TASK DESCRIPTION: Beginning at the line that contains "[0:10.00-0:11.00]", transcribe every line up to the last one in the material below. Include no other lines.

ENTRIES SHOWN:
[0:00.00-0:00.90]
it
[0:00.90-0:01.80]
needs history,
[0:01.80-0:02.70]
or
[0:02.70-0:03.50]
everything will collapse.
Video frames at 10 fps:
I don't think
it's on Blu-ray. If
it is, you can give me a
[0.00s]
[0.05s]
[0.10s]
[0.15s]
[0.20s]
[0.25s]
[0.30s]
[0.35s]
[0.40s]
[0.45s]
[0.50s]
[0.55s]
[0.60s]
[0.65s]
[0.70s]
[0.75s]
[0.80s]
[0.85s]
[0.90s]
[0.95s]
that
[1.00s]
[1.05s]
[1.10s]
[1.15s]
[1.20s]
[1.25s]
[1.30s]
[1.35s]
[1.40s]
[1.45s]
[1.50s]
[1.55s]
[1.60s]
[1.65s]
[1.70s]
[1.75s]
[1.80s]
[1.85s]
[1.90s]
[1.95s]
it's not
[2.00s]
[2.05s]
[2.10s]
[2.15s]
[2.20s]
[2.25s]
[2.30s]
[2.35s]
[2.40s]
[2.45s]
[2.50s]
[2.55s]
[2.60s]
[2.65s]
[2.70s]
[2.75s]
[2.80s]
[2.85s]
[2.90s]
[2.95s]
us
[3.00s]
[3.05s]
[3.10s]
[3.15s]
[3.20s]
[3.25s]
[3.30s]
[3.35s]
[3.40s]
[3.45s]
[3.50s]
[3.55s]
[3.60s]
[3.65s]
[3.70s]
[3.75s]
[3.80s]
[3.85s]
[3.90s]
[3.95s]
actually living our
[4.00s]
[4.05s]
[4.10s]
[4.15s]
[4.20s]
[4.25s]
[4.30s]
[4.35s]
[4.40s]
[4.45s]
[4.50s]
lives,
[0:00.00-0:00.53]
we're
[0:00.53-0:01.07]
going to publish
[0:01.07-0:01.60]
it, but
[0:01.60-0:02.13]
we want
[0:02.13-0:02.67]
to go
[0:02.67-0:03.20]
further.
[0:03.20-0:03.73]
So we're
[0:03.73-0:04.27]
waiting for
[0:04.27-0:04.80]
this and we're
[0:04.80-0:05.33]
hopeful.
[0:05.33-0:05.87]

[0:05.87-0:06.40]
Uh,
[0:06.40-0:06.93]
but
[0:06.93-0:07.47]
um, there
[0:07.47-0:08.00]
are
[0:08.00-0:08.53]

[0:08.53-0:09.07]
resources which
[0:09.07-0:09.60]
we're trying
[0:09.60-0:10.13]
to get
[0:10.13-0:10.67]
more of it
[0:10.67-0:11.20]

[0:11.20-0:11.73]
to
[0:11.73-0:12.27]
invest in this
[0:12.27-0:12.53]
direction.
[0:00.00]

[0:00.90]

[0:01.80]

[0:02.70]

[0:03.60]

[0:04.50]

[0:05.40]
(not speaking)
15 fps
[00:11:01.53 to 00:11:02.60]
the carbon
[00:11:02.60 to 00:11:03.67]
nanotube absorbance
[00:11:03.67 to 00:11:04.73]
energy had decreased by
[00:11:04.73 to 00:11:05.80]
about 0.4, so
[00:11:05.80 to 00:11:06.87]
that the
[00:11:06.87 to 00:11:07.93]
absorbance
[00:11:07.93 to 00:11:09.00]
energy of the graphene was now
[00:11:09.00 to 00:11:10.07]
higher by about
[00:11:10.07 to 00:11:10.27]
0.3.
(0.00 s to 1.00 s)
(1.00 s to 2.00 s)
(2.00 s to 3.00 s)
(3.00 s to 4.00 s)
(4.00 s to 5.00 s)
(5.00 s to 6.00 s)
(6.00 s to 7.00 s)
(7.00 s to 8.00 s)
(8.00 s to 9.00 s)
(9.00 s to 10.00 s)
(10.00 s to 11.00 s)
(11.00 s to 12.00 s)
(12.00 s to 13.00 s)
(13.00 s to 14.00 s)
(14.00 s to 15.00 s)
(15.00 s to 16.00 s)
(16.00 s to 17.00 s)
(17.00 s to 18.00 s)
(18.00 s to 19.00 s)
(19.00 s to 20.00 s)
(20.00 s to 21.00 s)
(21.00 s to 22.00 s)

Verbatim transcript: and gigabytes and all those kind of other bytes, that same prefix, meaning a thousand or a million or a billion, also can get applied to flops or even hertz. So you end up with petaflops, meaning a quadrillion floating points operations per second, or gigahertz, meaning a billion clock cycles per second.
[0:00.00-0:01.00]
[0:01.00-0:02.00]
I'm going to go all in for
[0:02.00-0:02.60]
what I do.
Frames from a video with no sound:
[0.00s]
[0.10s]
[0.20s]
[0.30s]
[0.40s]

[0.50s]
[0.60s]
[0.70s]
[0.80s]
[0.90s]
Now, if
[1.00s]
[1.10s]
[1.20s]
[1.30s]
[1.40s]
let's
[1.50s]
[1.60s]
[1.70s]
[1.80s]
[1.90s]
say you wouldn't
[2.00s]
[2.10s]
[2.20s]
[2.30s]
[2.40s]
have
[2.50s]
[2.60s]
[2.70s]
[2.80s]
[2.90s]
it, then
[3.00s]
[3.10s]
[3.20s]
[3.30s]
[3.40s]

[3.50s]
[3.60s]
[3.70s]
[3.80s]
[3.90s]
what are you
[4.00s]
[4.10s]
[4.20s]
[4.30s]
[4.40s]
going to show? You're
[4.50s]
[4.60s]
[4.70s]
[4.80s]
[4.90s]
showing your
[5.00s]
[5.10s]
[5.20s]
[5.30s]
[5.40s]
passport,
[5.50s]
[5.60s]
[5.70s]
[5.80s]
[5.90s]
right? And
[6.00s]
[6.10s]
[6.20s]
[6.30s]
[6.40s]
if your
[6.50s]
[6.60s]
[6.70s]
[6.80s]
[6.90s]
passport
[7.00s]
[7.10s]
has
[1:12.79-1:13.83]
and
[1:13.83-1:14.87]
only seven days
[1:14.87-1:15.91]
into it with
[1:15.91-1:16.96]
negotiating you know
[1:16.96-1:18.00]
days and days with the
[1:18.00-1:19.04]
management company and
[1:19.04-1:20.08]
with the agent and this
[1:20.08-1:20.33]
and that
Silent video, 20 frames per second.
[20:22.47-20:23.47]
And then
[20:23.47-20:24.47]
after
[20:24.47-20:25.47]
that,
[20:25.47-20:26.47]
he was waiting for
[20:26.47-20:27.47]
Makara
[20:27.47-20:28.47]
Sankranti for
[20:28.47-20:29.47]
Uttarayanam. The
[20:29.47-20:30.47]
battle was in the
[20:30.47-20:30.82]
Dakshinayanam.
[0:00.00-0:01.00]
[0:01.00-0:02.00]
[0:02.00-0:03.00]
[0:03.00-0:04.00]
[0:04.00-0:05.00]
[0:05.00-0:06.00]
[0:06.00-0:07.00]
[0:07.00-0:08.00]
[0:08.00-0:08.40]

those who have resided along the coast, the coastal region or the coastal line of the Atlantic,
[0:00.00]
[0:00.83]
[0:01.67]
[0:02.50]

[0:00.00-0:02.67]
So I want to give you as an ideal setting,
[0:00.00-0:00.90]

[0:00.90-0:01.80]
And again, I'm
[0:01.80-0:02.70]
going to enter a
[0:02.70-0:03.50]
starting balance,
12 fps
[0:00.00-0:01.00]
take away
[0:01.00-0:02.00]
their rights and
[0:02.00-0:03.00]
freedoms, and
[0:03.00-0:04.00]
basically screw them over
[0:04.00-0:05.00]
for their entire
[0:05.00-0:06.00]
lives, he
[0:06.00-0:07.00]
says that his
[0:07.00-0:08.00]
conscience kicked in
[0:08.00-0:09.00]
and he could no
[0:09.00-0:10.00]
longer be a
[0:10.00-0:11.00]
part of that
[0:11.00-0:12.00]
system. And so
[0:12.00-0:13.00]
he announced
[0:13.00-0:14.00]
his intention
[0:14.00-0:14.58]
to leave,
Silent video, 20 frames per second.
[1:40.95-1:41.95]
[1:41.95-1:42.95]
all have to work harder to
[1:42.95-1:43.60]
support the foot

ANSWER SPACE:
[0:10.00-0:11.00]
part of that
[0:11.00-0:12.00]
system. And so
[0:12.00-0:13.00]
he announced
[0:13.00-0:14.00]
his intention
[0:14.00-0:14.58]
to leave,
Silent video, 20 frames per second.
[1:40.95-1:41.95]
[1:41.95-1:42.95]
all have to work harder to
[1:42.95-1:43.60]
support the foot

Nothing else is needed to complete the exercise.